Niet alleen ‘risicoprofielen’
De Belgen met lage inkomens en een laag opleidingsniveau zijn niet de enigen die maar gedeeltelijk toegang hebben tot de mogelijkheden die het internet biedt. Ook andere groepen zijn betrokken partij: oudere mensen, maar ook jongeren (vooral uit kwetsbare milieus), laaggeletterde mensen, alleenstaanden, vrouwen en ook mensen met hogere inkomens. Het zijn allemaal groepen die op enig moment moeilijkheden kunnen ondervinden om toegang te krijgen tot onlinediensten (banken, werk, onderwijs, gezondheid, administratie…).

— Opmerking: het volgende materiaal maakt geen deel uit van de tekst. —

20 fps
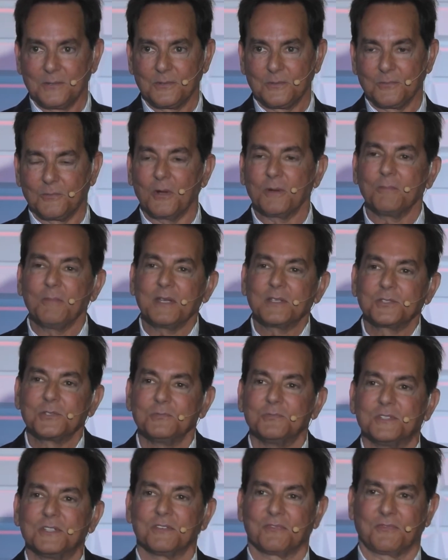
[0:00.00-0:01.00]
What makes you
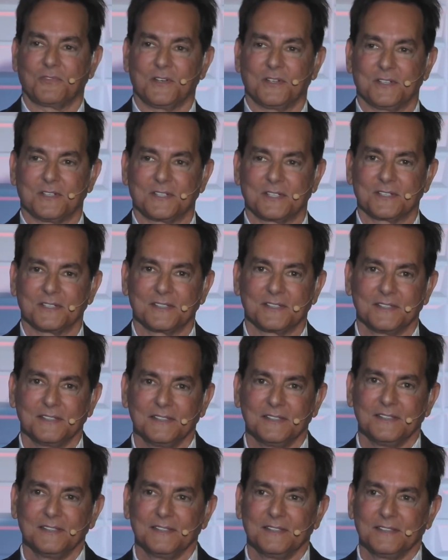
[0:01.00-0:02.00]
different
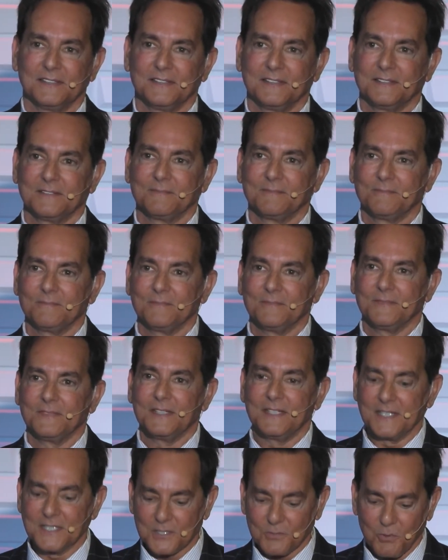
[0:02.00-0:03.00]

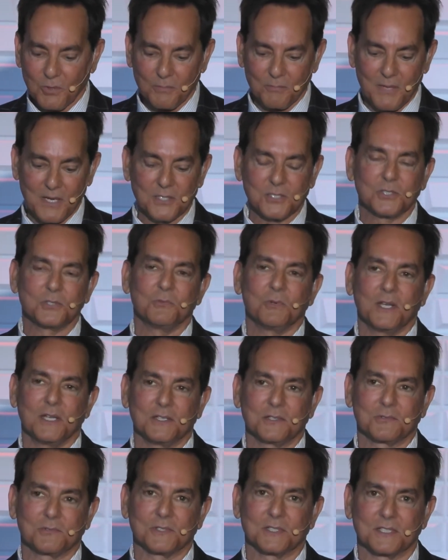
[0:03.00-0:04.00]
is what makes you
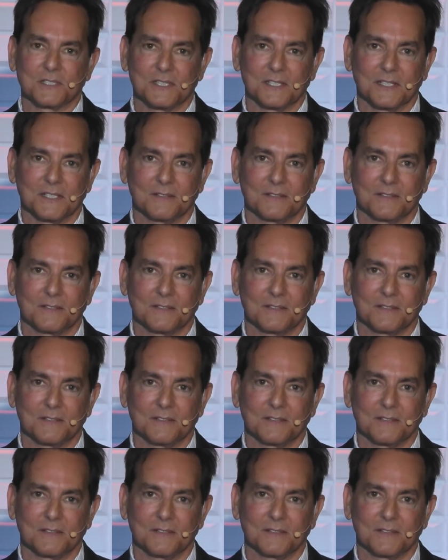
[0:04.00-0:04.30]
interesting.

Verschillen tussen de gewesten
Ook binnen ons land zelf zijn er tussen de gewesten vormen van digitale ongelijkheid. Zo is in Wallonië de dekking met breedbandverbinding in sommige gebieden minder dan 50%. In het Waals Gewest zijn er bovendien nog zogenaamde ‘witte zones’, die niet beschikken over glasvezelkabel. Vlaanderen onderscheidt zich dan weer door een intensiever gebruik van onlinediensten (e-banking, e-commerce…) in vergelijking met Wallonië en het Brussels Hoofdstedelijk Gewest. In de drie gewesten lijkt het gebruik van administratieve dienstverlening online dan weer te stagneren.

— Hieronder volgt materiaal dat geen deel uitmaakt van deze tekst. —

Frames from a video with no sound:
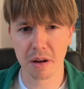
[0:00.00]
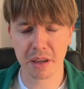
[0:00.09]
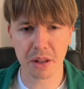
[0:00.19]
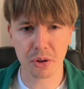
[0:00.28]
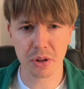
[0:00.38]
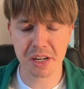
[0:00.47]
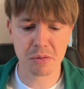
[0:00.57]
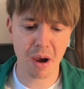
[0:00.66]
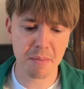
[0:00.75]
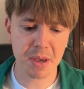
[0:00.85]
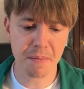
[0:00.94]
calculated
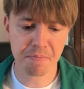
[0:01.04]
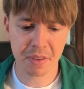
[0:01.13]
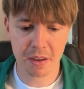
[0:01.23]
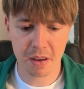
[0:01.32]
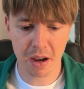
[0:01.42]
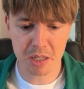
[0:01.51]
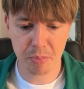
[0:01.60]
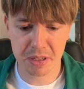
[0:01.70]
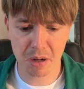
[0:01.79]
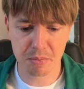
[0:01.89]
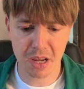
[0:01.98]
by me. I
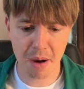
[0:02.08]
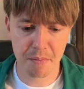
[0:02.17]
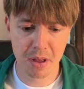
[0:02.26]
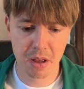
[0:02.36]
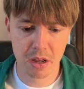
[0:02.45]
spent some time,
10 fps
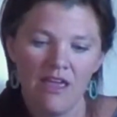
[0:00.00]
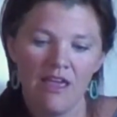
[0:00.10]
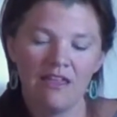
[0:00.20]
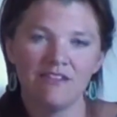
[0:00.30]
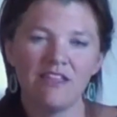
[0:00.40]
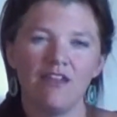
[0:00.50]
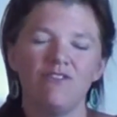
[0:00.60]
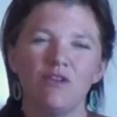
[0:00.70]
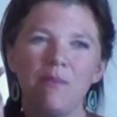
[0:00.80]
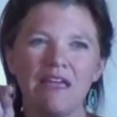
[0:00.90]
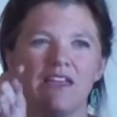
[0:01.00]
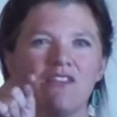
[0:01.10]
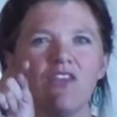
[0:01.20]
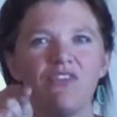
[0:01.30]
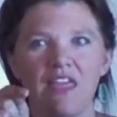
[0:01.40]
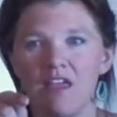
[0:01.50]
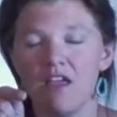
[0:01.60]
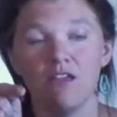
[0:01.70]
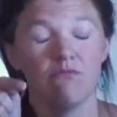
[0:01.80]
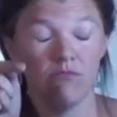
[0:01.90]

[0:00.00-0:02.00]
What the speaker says: Instead of demanding that they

Acties van de Koning Boudewijnstichting
De Barometer van de digitale inclusie is een van de acties die de Koning Boudewijnstichting sinds 2018 opzet over het thema ‘digitale inclusie’. Andere acties zijn: sensibilisering met de kortfilm Ik kom van een andere planeet; financiële steun voor verenigingen die werken rond de digitale kloof in het kader van projectoproepen; het platform www.123digit.be dat sociale en digitale actoren ondersteunt bij hun begeleiding van mensen (kansarmoedeorganisaties, actoren voor sociaal-professionele inclusie, OCMW’s…). De Stichting is ook betrokken bij de Week van de Geletterdheid 2020 die tussen 7 tot 11 september 2020 focust op het belang van e-inclusie bij lokale besturen.
Meer info
U vindt als bijlage:
- een synthese (vier bladzijden) van de Barometer van de digitale inclusie (in een ZOOM-publicatie);
- de volledige en gedetailleerde versie van de Barometer.
De belangrijkste gegevensbron voor de Barometer van de digitale inclusie is de federale enquête over het gebruik van informatica- en communicatietechnologieën (ICT) door de huishoudens en de individuen van 16 tot 74 jaar. Die wordt jaarlijks uitgevoerd door Statbel en op het niveau van de Europese Unie gecoördineerd door Eurostat. Andere data komen van de gewesten (Agence du Numérique, Digimeter, Lire et Ecrire Bruxelles, Apestaartjaren) en brengen bijkomende informatie aan.